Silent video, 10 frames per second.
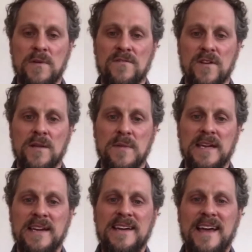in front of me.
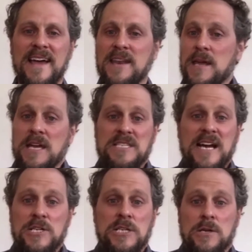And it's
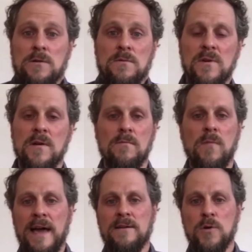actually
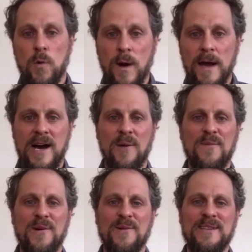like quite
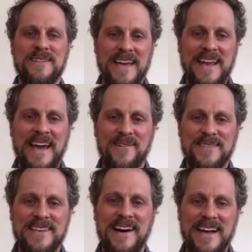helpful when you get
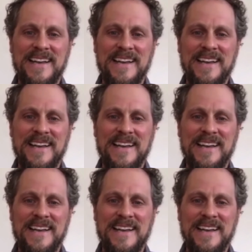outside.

***

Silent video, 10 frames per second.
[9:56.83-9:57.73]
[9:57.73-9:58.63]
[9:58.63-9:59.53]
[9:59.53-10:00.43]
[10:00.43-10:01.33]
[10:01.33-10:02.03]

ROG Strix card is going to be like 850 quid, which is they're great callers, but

***

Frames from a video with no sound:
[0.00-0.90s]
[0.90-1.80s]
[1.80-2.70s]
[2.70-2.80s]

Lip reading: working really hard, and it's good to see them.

***

◆ **Instructions to follow**
Look above for the line containing "Frames from a" and the line containing "Lip reading: working". Transcribe both, with the lines between them, exactly.

◆ **Solution to this task**
Frames from a video with no sound:
[0.00-0.90s]
[0.90-1.80s]
[1.80-2.70s]
[2.70-2.80s]

Lip reading: working really hard, and it's good to see them.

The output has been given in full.